Özcan Hanım ile 1955’te dünyaevine giren sanatçının oğlu Harun Kolçak aynı yıl dünyaya geldi.
Melodram ve kahramanlık filmlerinin aranılan oyuncusu oldu
Hayatı boyunca 200’e yakın film ve televizyon dizisinde rol alan Kolçak, “Namus Uğruna”, “Bir Şoförün Gizli Defteri”, “Düşman Yolları Kesti” ve “Hanım” adlı önemli yapımlarda rol aldı.
Usta oyuncu, 1950-1960’larda melodram ve kahramanlık filmlerinin jönü olarak sinemaseverlerin önüne çıkarken, “Altar” ve “Süpermen Dönüyor” gibi fantastik Türk sinemasının önemli örneklerine de katkıda bulundu.
“Namus Uğruna” filmindeki aşık ve öfkeli koca “Eşref”, “Düşman Yolları Kesti” filmindeki “Yüzbaşı Nazım” karakteriyle gönüllerde yer edinen sanatçı, oynadığı her role uyum sağladı.
Eşref Kolçak, Tarık Buğra’nın aynı adlı kitabından uyarlanan, Yücel Çakmaklı’nın yönettiği, Çetin Tekindor, Aydan Şener, Fikret Hakan, Kadir Savun ve Haluk Kurtoğlu gibi isimlerle rol aldığı TRT yapımı “Küçük Ağa”da canlandırdığı “Binbaşı Hamdi” rolüyle de izleyenlerin beğenisini kazandı.
Oyunculuk üzerine eğitim almayan ve “Güzel sanatların kitabı yok.” diyen usta oyuncu, 1989’da Yıldız Kenter ile başrolü paylaştığı “Hanım” filminin çekildiği günlerde ayağı sakatlanmasına rağmen çekimlere devam etti.
Önemli festivallerden ödülle döndü
Sanatçı, “Namus Uğruna” filmindeki rolüyle 1961’deki Türk Film Festivali’nde “En İyi Erkek Oyuncu” ödülüne layık görüldü, Türk sinemasına katkılardan dolayı 1989’da Antalya Altın Portakal Film Festivali’nde “Jüri Özel Ödülü” aldı.
“Güle Güle” filmindeki rolüyle 2000 yılında Altın Portakal Film Festivali’nde “En İyi Yardımcı Erkek Oyuncu Ödülü”nü kazanan Kolçak, 2003’te ise “Altın Portakal Yıldırım Önal Anı Ödülü”nün, 4. Malatya Uluslararası Film Festivali’nde ise “Onur Ödülü”nün sahibi oldu.
Ünlü oyuncu 2015’te Türkan Şoray’ın yönetmenliğini üstlendiği “Uzaklarda Arama” filminde de rol aldı.
Eşref Kolçak, verdiği bir röportajda, mesleğine tutkusunu “Ben yatakta değil, çalışarak ölmek istiyorum.” sözleriyle dile getirmişti.
Aynı röportajda sanat hayatına dair açıklamalarda da bulunan usta oyuncu, “Bizim insanımız, seyrettiği filmde kendinden bir parça görmezse zevk almaz.

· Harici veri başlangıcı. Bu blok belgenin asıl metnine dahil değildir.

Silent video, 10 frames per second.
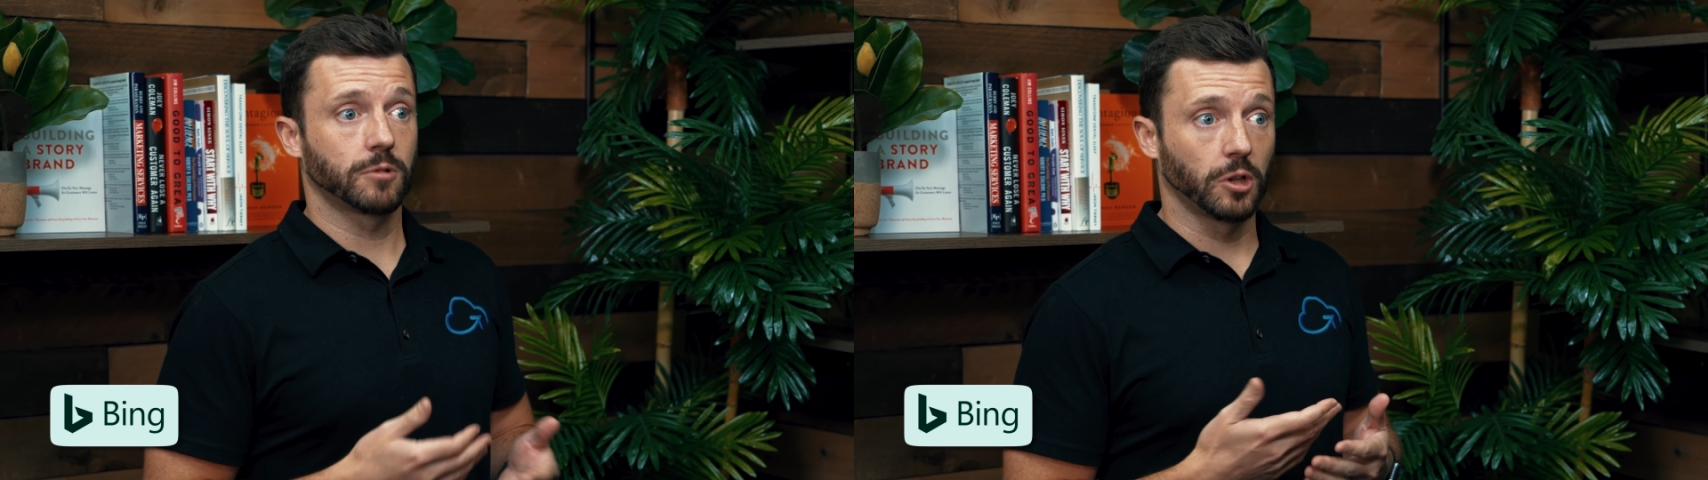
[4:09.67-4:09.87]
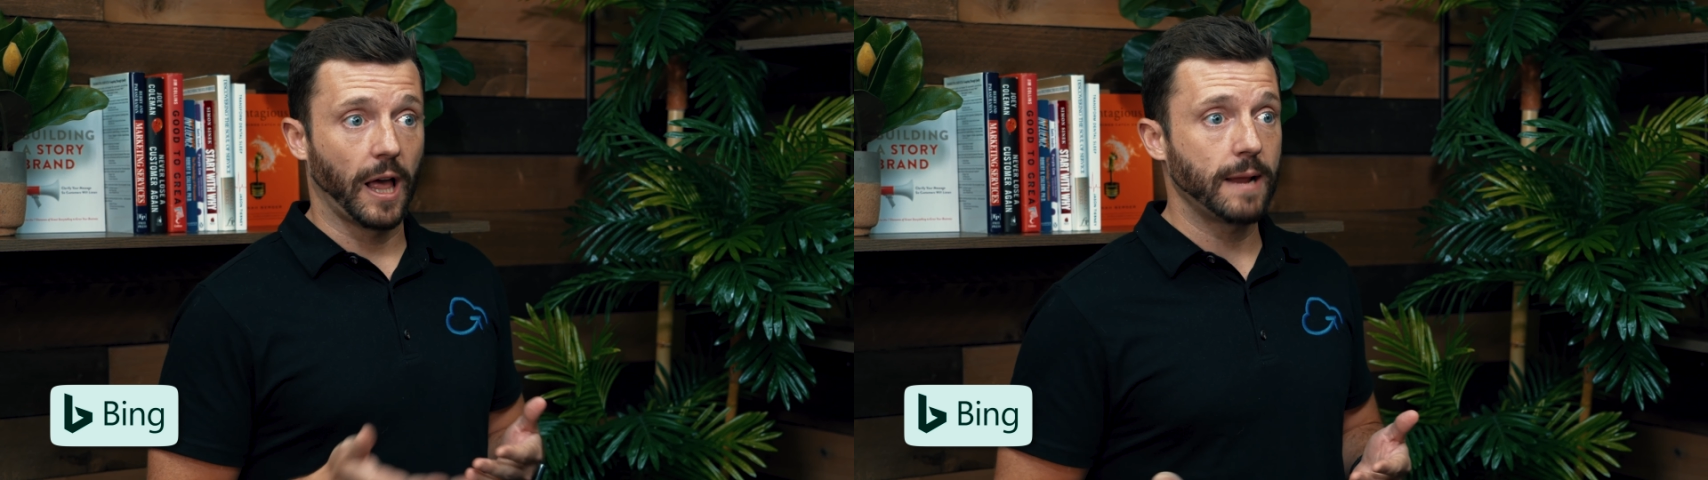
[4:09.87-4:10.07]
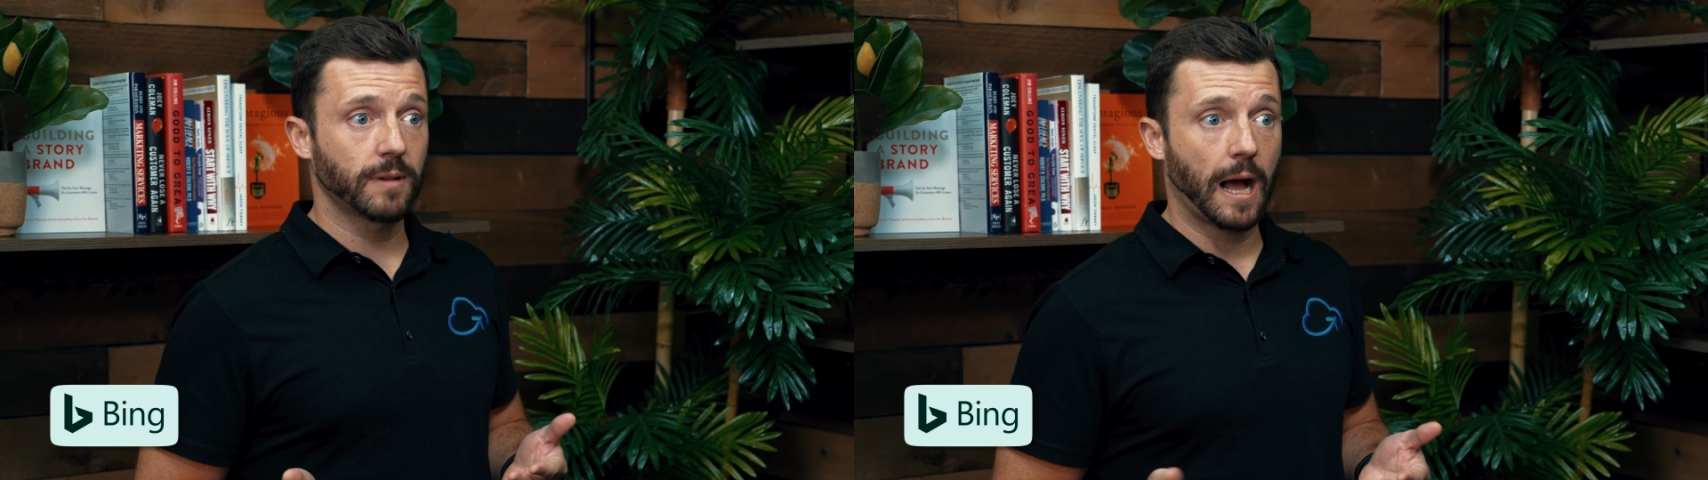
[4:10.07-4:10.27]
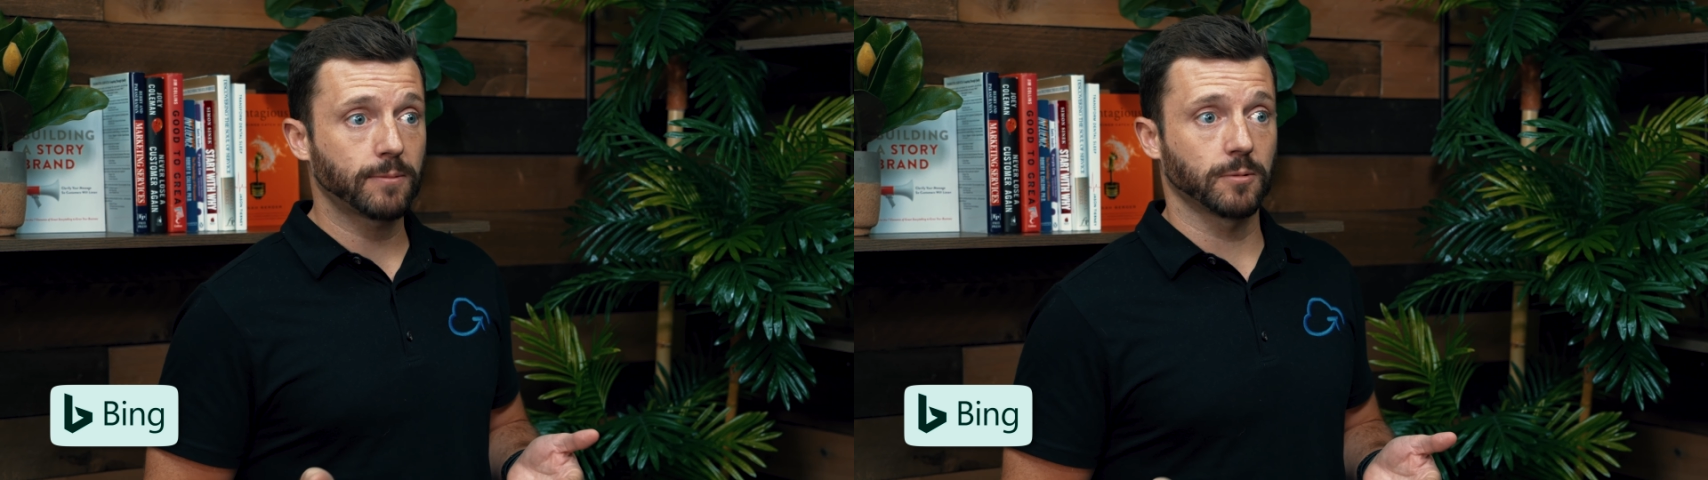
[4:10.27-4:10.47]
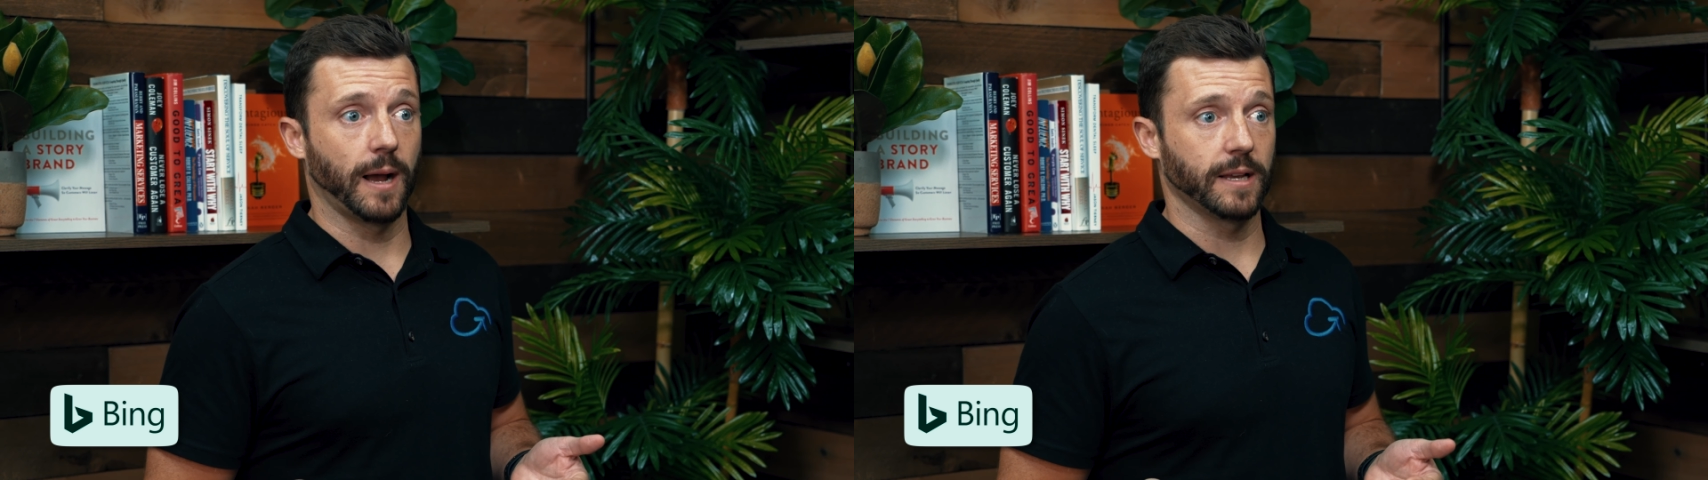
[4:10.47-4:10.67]
claimed and
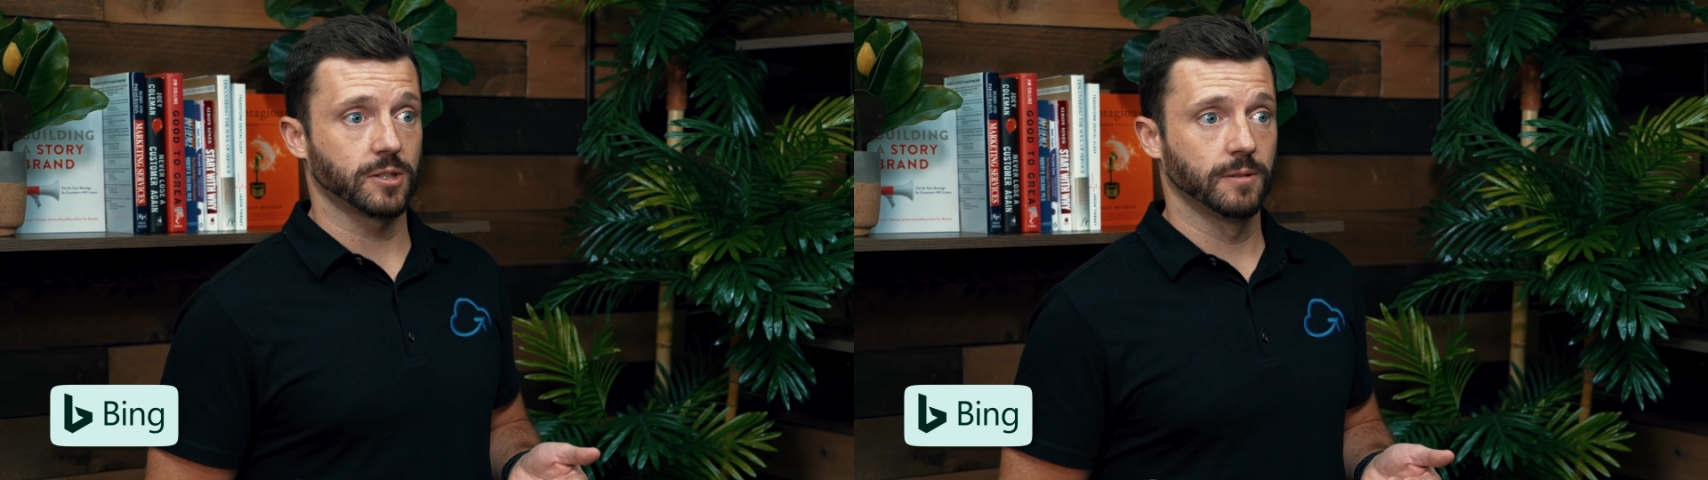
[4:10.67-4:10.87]
optimized.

Biz çok gerçekçi filmler yapıyorduk. Hiçbir zaman tek tip oynamadık. Çeşitli karakterlere hayat verdik. Biz, bizim insanlarımızı canlandırdık.” ifadelerini kullanmıştı.
“Sinema, gelecek kuşaklara yazılmış canlı mektuplardır”
Sinemayı “gelecek kuşaklara yazılmış canlı mektuplar” sözüyle tanımlayan ve Yeşilçam filmlerini “hakiki filmler” olarak değerlendiren Kolçak, işindeki titizliğini ise “Beğenmediğim hiçbir senaryoda çalışmadım. Önce senaryoyu okurum, kendimi orada bulursam oynarım. Ben rol yapamıyorum, oynuyorum.” ifadeleriyle aktarmıştı.
Eşref Kolçak, “56 yıl kapımı anahtarla açmadım.” cümlesiyle tarif ettiği evliliğinde, mutlu şekilde hayatını paylaştığı eşinden 9 sene sonra, akciğerlerinin su toplaması nedeniyle tedavi gördüğü hastanede 26 Mayıs 2019’da hayatını kaybetti.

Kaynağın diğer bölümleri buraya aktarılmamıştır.